The launch came shortly after top diplomats and defense chiefs of South Korea and the United States started their two-day meeting in Washington to discuss countermeasures toward Pyongyang's recent nuclear test and missile launches.
South Korea's Joint Chiefs of Staff (JCS) said the DPRK launched what is believed to be a road-mobile Musudan missile at about 7 a.m. local time (2200GMT on Wednesday) from Banghyeon airfield in the country's northwestern North Pyongyan province.
The launch appeared to have failed, the JSC said without elaborating further, according to local media reports. The airfield is located some 100 km north of the DPRK's capital city of Pyongyang.
The unsuccessful launch followed the start of the two-day meeting in Washington between defense and foreign ministers of South Korea and the United States.
During the two-plus-two dialogue, the two sides are expected to discuss how to address the DPRK's recent provocations, including the Sept. 9 nuclear device test and a series of missile launches.
The Sept. 9 test was an explosion of a nuclear warhead that can be mounted on ballistic missiles, according to the DPRK's announcement. Four days earlier, the country test-fired three Rodong missiles from its east coast.
Thursday's launch also came less than a week after the DPRK failed in its launch attempt on Sunday of a Musudan missile, which has a range of 3,000-4,000 km that can put the entire Japan and the U.S. military base in Guam in its target range.
The Saturday launch ended in failure as the missile exploded soon after its liftoff, according to Seoul's military assessment.

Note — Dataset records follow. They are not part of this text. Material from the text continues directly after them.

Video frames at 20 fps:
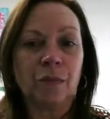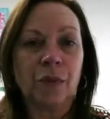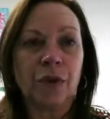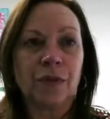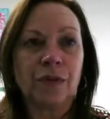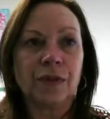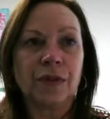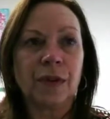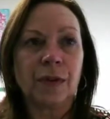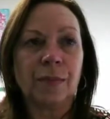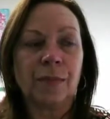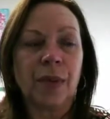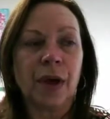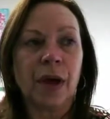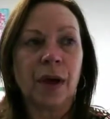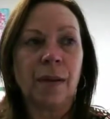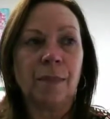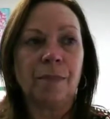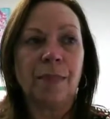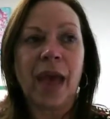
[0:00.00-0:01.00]
with some
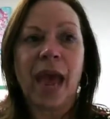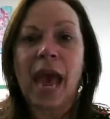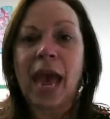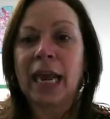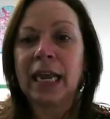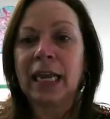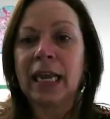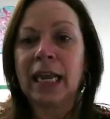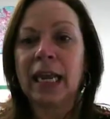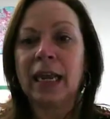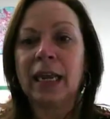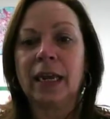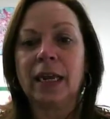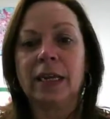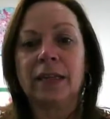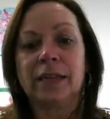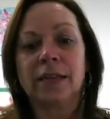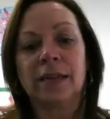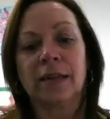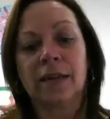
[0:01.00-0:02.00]
batting
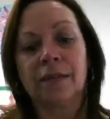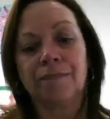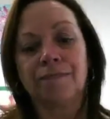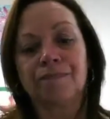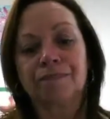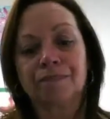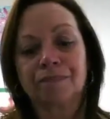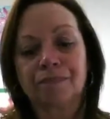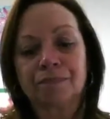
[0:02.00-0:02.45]
and some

Pyongyang has test-fired eight Musudan missiles since April 15. Except for the June 22 success at which the missile flew as high as 1,413.6 km and traveled about 400 km, all of other launches had failed.

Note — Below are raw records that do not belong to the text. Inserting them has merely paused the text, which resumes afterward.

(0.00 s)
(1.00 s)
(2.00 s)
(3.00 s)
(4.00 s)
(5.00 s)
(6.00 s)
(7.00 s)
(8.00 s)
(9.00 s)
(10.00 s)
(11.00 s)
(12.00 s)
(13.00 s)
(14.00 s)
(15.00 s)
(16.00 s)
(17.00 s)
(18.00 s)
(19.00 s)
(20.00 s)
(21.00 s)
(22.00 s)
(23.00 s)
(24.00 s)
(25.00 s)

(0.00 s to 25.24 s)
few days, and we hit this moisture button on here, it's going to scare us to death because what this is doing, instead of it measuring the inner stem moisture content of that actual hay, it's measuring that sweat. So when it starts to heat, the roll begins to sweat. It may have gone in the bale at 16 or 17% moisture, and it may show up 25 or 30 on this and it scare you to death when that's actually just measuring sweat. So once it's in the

South Korea's military has closely monitored the moves of DPRK forces, with all possibilities left open for another nuclear test and the launch of a long-range ballistic missile.
Pyongyang's fourth nuclear test on Jan. 6 was followed by the launch on Feb. 7 of a long-range rocket. Seoul has been worrying about another long-range rocket launch by the end of this year following the fifth atomic device test in early September.